You can do it at word level, but it makes little sense

lets consider a sentence

similar sentences grouped as one value

Most methods do exactly that

You build a bunch of nested buckets such that similar items are in the same bucket

How you do it is a different question

You can probably do agglomerative clustering as you are describing, but it is expensive

Since it requires finding 2 nearest neighbors repeatedly, which is n log n in any fixed dimension count but probably slower in higher dimensions

I might be off on the exact complexity

Just read the FAISS paper

They describe a lot of techniques they use

the embedding part - to make it also efficient, the chunking of sentences is done in some way that it can be summarized as a single sentence/word?

that is the chunks are again reduced

thanks

Ideally

In practice often not and that hurts the performance

but all these reductions are very expensive like you mentioned

got it, if thinking on paper so many levels of reducation could be done

though it is only one time compute expensive - we only need the space constructed once at start

Yes. And creating a good vector index is not always a matter of just splitting strings and computing embeddings

Though that is exactly how it is portrayed in most blogs lol

Vector search database company money at work

Indexing (as in optimizing vector search) is the least important part of most applications and will have the least impact on performance (assuming there is an LLM in the pipeline). Coming up with good vectors to begin with will have a much greater effect on quality.

By quality what do you mean exactly?

for a general topic knowledge base - how can we say that the vector s computed were high quality?

If it was a closed single domain, accuracy, similarity - many ways to say there is quality in the vectors

I am kind of mixing up two different ideas there. Performance and quality. Performance should be clear.

Quality - primarily you care about some sort of Recall@k or MAP@k or MRR@k metrics

Recall@k - is your recall of the correct information if you take top-k results

MRR@k is the mean reciprocal rank of the first correct answer (@k adds a restriction to top-k items)

MAP@k measures average precision within the set of top-k results and then computes its average across all queries

Personally I like MRR and Recall the best since usually you care more about finding the right information and not making sure that all top results are relevant

In other words, there is usually one correct document/chunk for a query, not multiple.

But obviously depends on the task

So to answer your question - vectors are good if within your domain you find the right data (Recall/MRR) and you saturate the top-k with correct data (MAP; applicable if there are many relevant chunks)

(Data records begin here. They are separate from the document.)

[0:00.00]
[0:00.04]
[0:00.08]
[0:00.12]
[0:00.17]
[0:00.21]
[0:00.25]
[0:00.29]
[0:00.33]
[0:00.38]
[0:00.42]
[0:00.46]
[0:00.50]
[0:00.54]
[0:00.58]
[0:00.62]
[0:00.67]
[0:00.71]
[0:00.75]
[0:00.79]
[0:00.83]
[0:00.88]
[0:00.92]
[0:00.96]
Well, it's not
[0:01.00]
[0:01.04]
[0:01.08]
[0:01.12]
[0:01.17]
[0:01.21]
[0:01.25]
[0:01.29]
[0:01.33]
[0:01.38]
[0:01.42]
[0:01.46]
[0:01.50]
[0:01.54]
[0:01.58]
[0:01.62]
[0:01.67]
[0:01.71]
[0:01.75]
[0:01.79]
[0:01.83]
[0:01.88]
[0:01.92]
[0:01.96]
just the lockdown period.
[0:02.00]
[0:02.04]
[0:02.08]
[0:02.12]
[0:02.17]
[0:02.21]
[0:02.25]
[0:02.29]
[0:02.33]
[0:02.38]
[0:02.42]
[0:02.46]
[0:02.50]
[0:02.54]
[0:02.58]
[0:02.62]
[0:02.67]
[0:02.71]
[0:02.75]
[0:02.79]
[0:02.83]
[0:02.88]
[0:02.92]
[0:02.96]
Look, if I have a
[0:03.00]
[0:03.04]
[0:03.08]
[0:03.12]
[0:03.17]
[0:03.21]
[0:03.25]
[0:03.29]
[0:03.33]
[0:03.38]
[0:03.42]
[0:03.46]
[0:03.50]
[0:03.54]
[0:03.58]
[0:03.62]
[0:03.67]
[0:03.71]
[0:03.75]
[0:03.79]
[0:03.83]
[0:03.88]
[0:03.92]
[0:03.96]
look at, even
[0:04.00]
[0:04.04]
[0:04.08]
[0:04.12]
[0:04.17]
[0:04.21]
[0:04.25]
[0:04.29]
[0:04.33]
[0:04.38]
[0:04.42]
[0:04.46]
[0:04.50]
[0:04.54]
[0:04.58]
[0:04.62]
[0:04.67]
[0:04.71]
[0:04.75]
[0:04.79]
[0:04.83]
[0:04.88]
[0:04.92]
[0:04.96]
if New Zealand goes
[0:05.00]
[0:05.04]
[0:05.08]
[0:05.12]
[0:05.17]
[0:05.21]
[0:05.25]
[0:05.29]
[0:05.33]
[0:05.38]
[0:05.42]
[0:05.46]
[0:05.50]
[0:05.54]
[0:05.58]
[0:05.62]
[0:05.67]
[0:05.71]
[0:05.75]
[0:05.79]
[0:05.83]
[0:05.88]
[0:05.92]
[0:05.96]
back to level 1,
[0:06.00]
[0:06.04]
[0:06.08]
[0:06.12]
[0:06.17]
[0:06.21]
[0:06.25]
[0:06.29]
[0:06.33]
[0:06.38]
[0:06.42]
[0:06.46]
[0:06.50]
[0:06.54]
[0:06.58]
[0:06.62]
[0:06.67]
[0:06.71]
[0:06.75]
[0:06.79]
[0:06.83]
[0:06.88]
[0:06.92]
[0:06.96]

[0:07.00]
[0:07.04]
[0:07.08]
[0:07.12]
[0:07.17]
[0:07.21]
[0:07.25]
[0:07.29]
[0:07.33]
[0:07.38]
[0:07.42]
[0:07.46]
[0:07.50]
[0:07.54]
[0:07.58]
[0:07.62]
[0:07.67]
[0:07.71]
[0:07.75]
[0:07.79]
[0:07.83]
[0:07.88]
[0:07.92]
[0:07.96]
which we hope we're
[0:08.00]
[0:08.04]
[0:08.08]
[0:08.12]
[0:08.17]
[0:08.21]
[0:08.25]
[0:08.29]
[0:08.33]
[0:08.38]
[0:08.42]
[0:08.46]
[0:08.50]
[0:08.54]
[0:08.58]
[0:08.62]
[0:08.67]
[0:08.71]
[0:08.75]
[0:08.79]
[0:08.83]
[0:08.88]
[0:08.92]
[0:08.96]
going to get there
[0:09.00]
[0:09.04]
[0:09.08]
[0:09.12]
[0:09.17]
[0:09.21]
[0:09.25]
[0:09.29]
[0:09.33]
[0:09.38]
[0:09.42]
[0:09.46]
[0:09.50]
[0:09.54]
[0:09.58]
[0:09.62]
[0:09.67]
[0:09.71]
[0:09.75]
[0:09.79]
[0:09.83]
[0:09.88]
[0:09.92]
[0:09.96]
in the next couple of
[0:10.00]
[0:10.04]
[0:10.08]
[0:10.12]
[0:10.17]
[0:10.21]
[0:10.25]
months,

But you have many other quality metrics for the whole system. For example, are you chunks semantically coherent or are you pulling extraneous information / cutting things at inappropriate boundaries? Are you pulling too many irrelevant chunks? Are you pulling too many duplicate/almost duplicate chunks? Does the whole system answer questions correctly?

There are other metrics used for search quality as well btw, I just listed the top 3 that came to mind.

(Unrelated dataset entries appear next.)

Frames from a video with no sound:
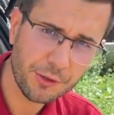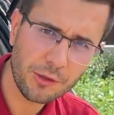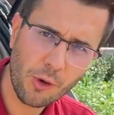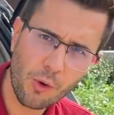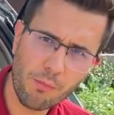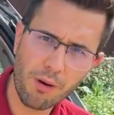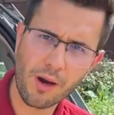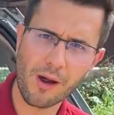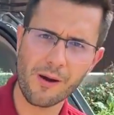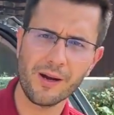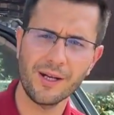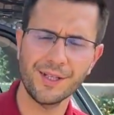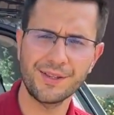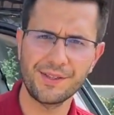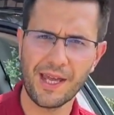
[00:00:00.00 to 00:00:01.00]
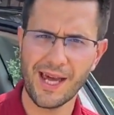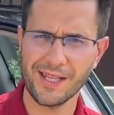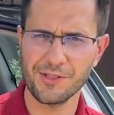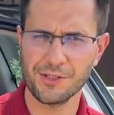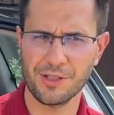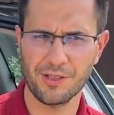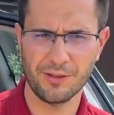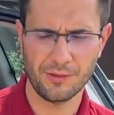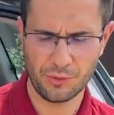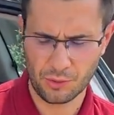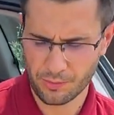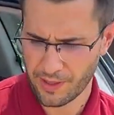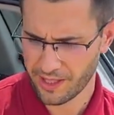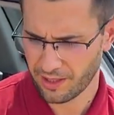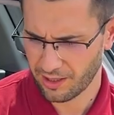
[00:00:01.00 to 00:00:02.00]
tow bar attached to
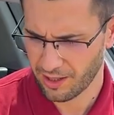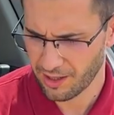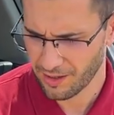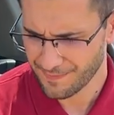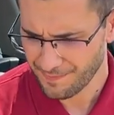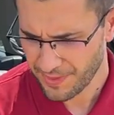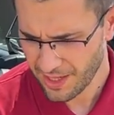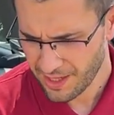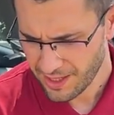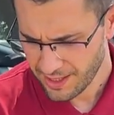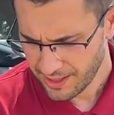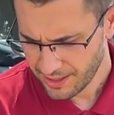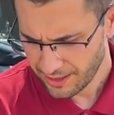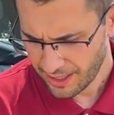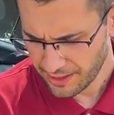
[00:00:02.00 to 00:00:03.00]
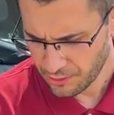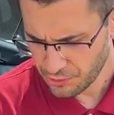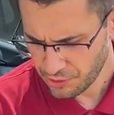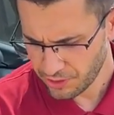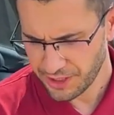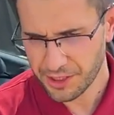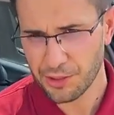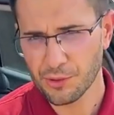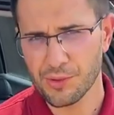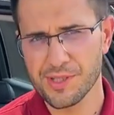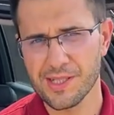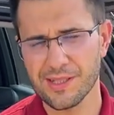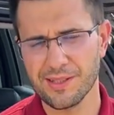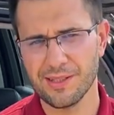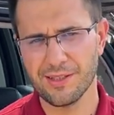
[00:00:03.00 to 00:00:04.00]
my car. I usually use
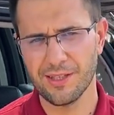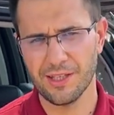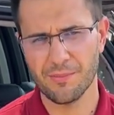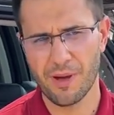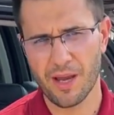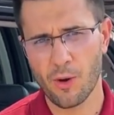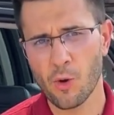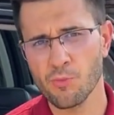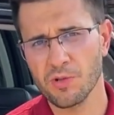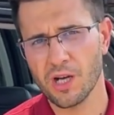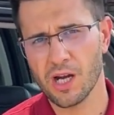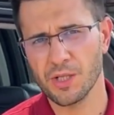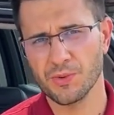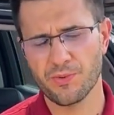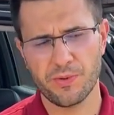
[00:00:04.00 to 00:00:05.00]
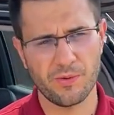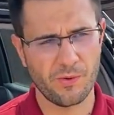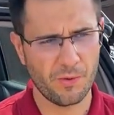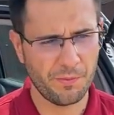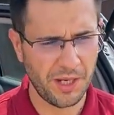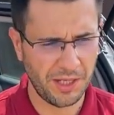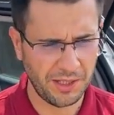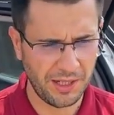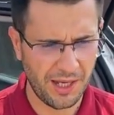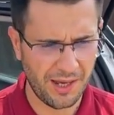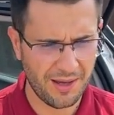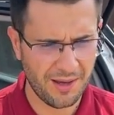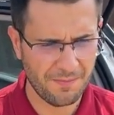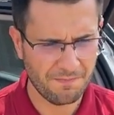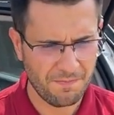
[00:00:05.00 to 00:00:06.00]
it in my home country,
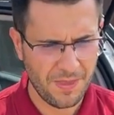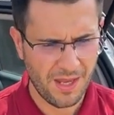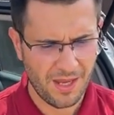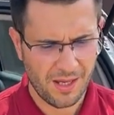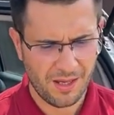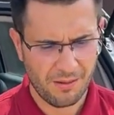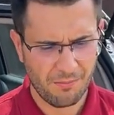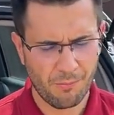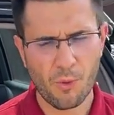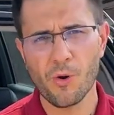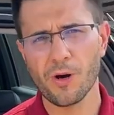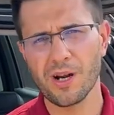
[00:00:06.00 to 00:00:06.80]
Romania, more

e.g. https://www.evidentlyai.com/ranking-metrics/ndcg-metric

if i capture user-intent , then for a given query multiple answers may be correct ( that is semantically people were asking different things )
so are we going to quantify quality based on the highest matching user-intent?

I don't think intent matters when evaluating a query in isolation, but if you are aiming for user satisfaction, it does.

It's just much harder to capture good training data for this.

You have to ask people to query the system and then stop them and ask what they actually meant

maybe with an LLM you could do that semi-automatically

like have an LLM come up with plausible user intents and then ask the user "Do you want to: a) ... b) ..."

Why not using the Elastic or OpenSearch Docker images? You'd be spinning them as language-independent REST endpoints, which means that you can communicate with them with any tool (e.g. curl) or library (e.g. requests) supporting HTTP(S). You just need to install Docker (and assign >= 4GB of RAM to the images, depending on the number of vectors you want to store, and their dimensions).